As first years are entering college, students are nervous with anticipation about what this new educational opportunity will be like. Most of them fear living with strangers, getting lost on campus and being able to manage all of their classes and homework. There is another fear that is legendary on campus: the ‘Freshman 15’.
This expression is commonly referred to as the amount of weight that is often gained during a student’s first year of college. Although most freshman do not gain the dreaded weight in its entirety, a study by USU Logan’s Nutritional Journal shows that students still gain three to eight pounds during their first year. So whether you are trying to lose some weight or trying to maintain, here are some tips to ensure that you remain ship-shape during your years of college.
Jan Thornton, USU Eastern director of student success, has had her fair share of experience with setting goals over her lifespan. Many of the valuable lessons that she has learned are applicable to students who want to stay healthy during these college years. Thornton says, “Make goals that are ‘check off-able.’ It is much easier to accomplish many small goals than a single huge one.”
She suggests that instead of setting vague goals, break long goals into simple and separate steps makes it less overwhelming. For example, instead of having your goal be “become healthy,” simplify it by having daily goals such as “run on the treadmill for half an hour” or “replace fries with salad”.
Thornton also advises, “Be patient with your progress. Many people who work out give up after a month because they don’t see any progress. Many times it takes months to see any difference.” Results won’t come overnight, so tracking your progress daily will help you see a slow but consist change.
Specific goals are also a vital part of attaining results.
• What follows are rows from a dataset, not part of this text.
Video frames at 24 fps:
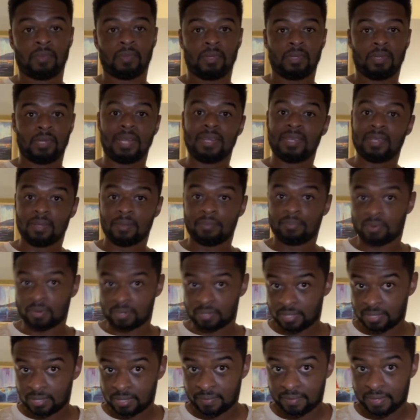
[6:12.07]
And in the
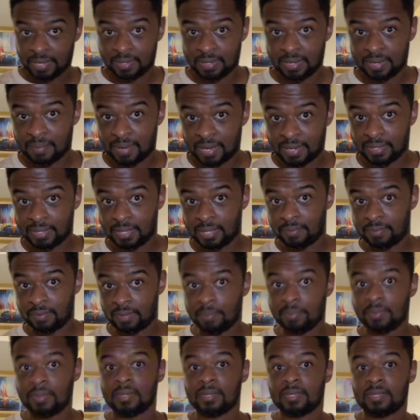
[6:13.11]
process of getting myself
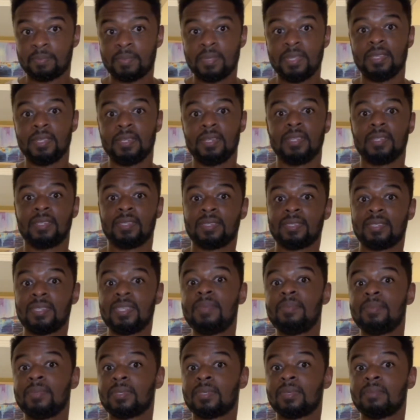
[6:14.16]
up to speed, it
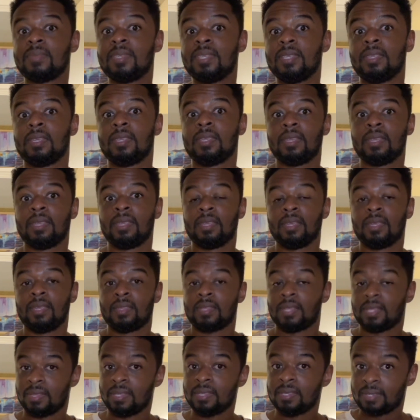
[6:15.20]
seems to me
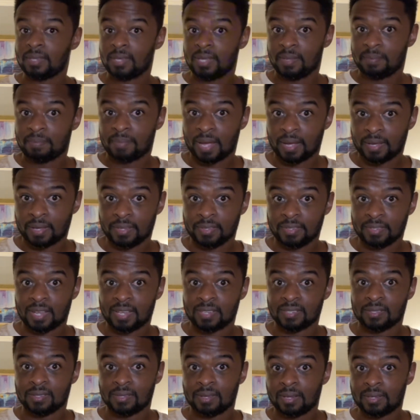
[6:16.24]
that this aid package
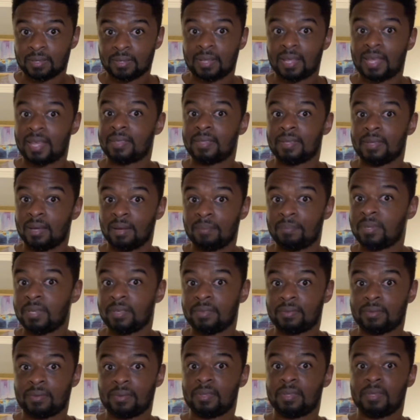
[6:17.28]
has not had the
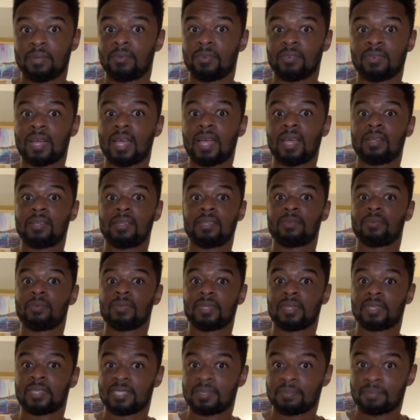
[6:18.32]
uplift on the morale it was
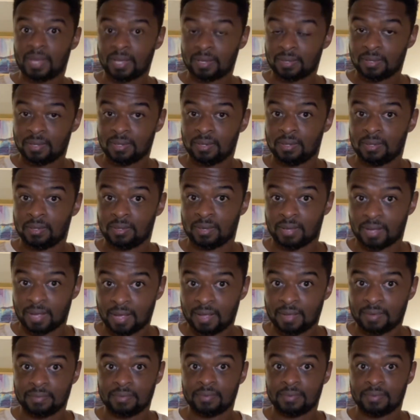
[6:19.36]
expected to have.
Thornton suggests, “Write down goals.” By writing down your plans, it clarifies and specifies your goal, while making you more accountable for your progress. More tips to accomplish resolutions are to limit the number of goals made, have a support group, and reward yourself for milestones.
USU Eastern student, Lindly Fernandez says, “It is easy to gain weight while on college meal plans, but you can still make healthy decisions.” To stay away from unwanted pounds, the key of healthy is to simply use moderation. Use sweets, sodas, and unhealthy meals sparingly.
Jonathan Fox, also a college student, says, “With class, job, homework and classes, you only have a small amount of free time. It is hard to use that time and force yourself to go to the gym when everyone else is hanging out.”
Many students have troubles finding the motivation to go to the gym. The best advice for this is to set a specific time to work out to ensure that you will have enough time in the day. If you are worried about your social life lagging while going to the gym, bring friends with you. It is a fun way to spend time with the people you care about while keeping yourself looking good.
Freshman weight gain is an elective, not a requirement. Little-by-little, step-by-step, you can change and become the person you want to be.